The landscape in which an ancient emperor reigned is very different from what most organizational leaders face in a modern democracy.However, different social contexts see something in common in effective leaders.Some of WEI Zheng's theories are still applicable to today's leadership.In A Proposal to the Emperor:Ten Notions, WEI highlighted the moralities of leadership. Believing morality to be the cornerstone of a state,he advocated that an emperor must in the first place be a moral role model for his people, demonstrating virtues and justice.A leader should not coerce his followers by any means.Intimadation and suppression may work for some time, but it will not do in a long run.Not only because it's not a productive way to run an organization, it will eventually undermine the leadership.In case of an empire, people may uprise and overthrow the throne,in the same way water capsizes a boat. Here i see an objection to Theory X.

The second important thing a leader does is to delegate. Instead of attending to every triviality, a leader should delegate tasks to the right persons.
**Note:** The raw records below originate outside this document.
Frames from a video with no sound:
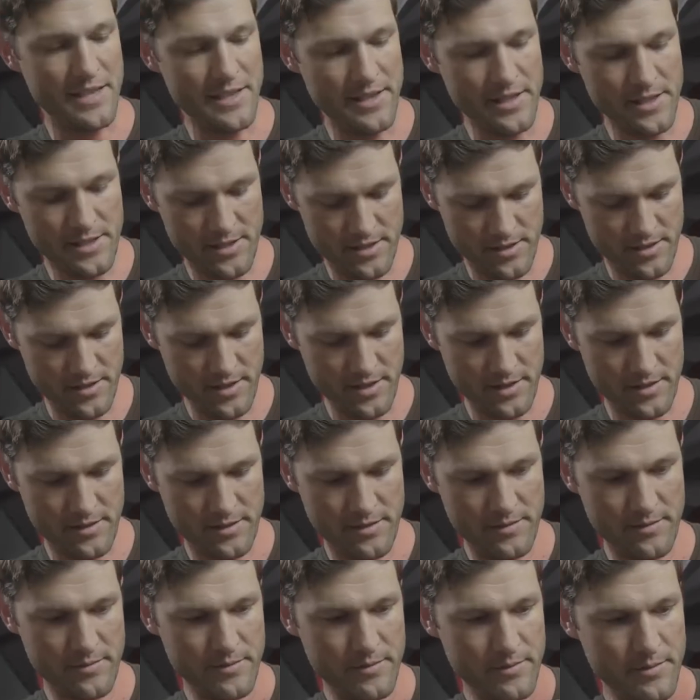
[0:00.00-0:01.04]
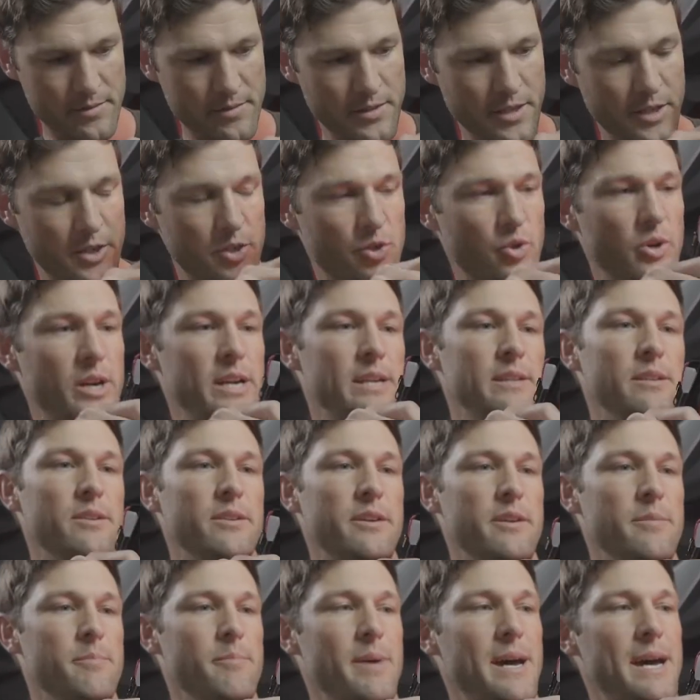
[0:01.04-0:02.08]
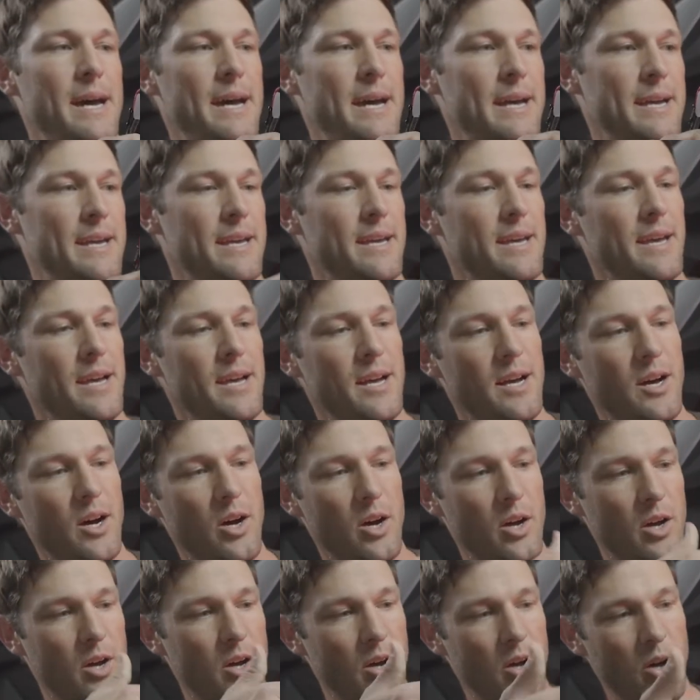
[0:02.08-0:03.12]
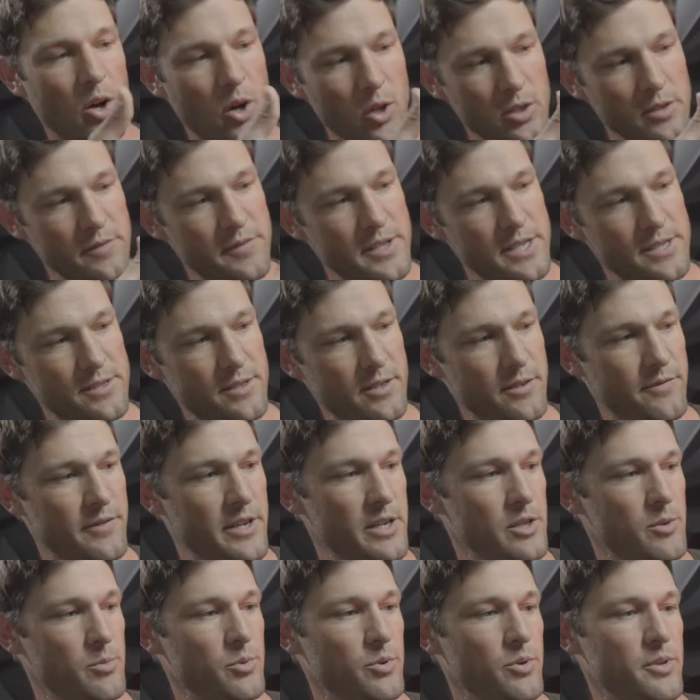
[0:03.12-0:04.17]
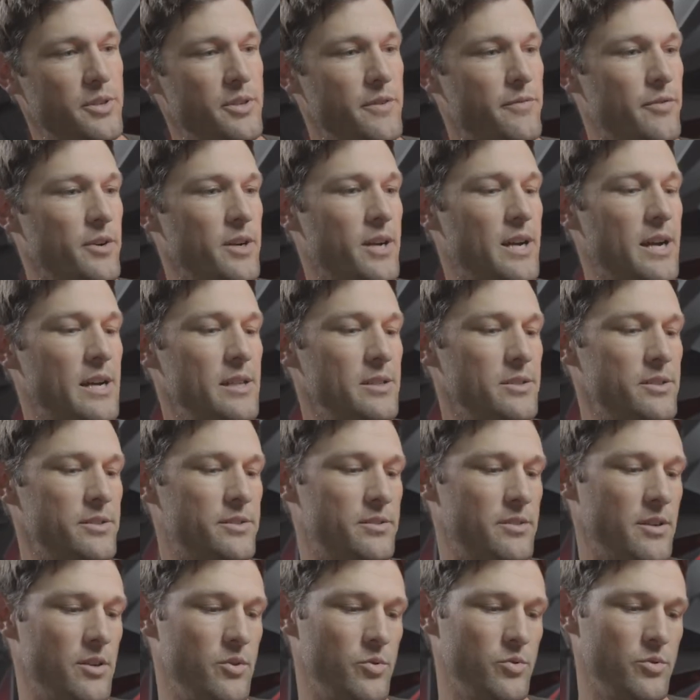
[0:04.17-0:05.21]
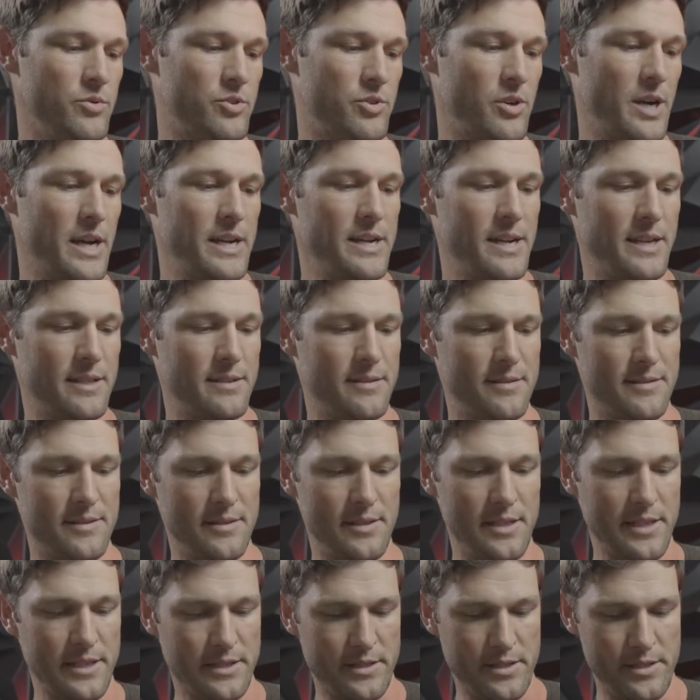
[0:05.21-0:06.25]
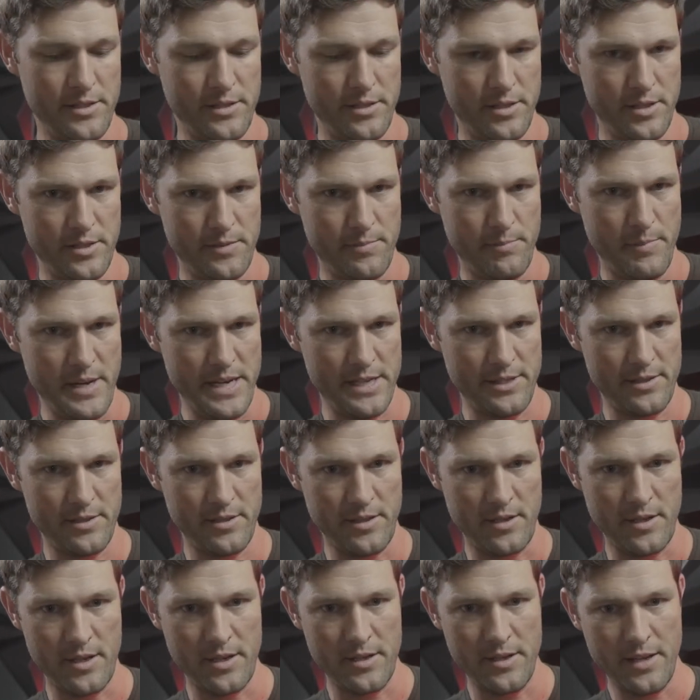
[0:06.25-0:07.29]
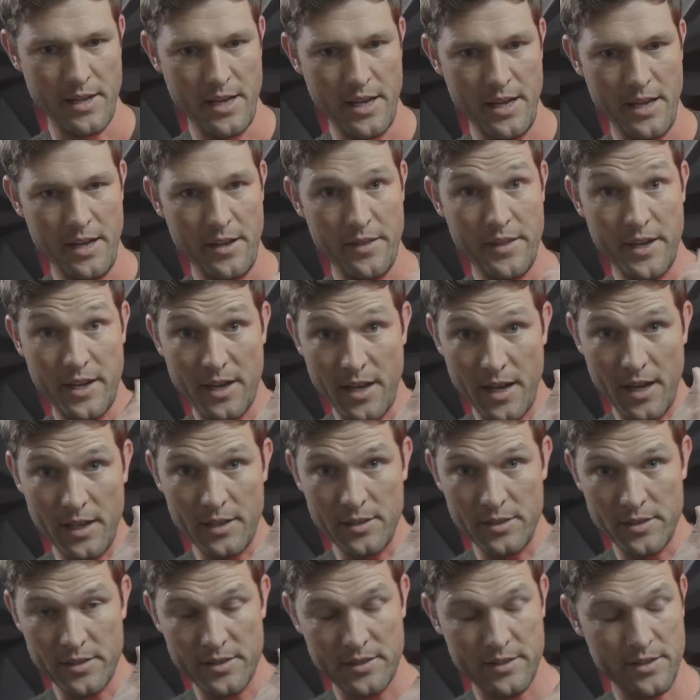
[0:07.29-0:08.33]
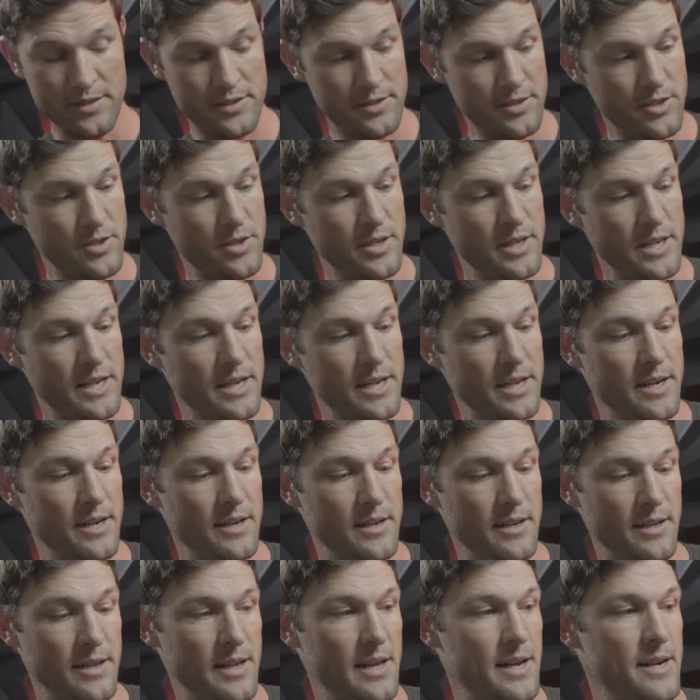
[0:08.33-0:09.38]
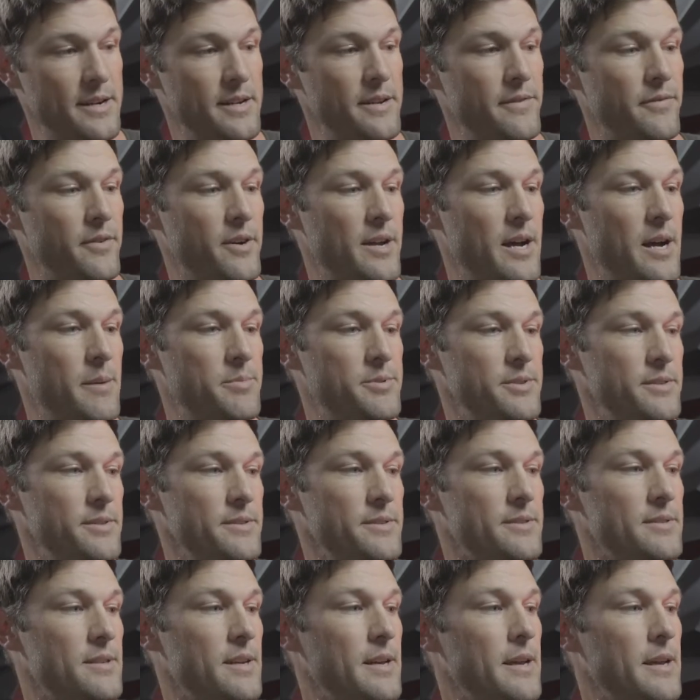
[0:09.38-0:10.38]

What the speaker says: This is just a great looking bag. All of these are available in different colors, so try not to select this just based on the color, since you can get it in a lot of different options.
This requires the leader to have a deep understanding of human nature, as well as expertise in certain fields.For the emperor,he needed to be familiar with military affairs, public administration and economics.

Some background information:

Tang dynasty (618–907) marked one of the most prosperous times in Chinese history. It succeeded the short-lived Sui dynasty and developed a successful form of government and administration on the Sui model. Besides military prowess and national wealth, Tang also stimulated a cultural and artistic flowering that amounted to a golden age. The creative vigor of Tang let it be a more open society, welcoming foreigners in its urban life from Japan, Korea, and Vietnam, as well as from Persia and West Asia.
The second emperor of Tang, LI Shi-min, known as T'ai-tsung, succeeded to the throne in 626 by murdering two brothers and forcing the abdication of his father, but he became one of the greatest emperors China has known. WEI Cheng was one of LI Shi-min’s Confucian moralist mentors. He had served a rival rebel regime, and later took on the role as Li Shi-min’s public conscience (John King Fairbank, 1992 & Encyclopedia Britannica, 2009).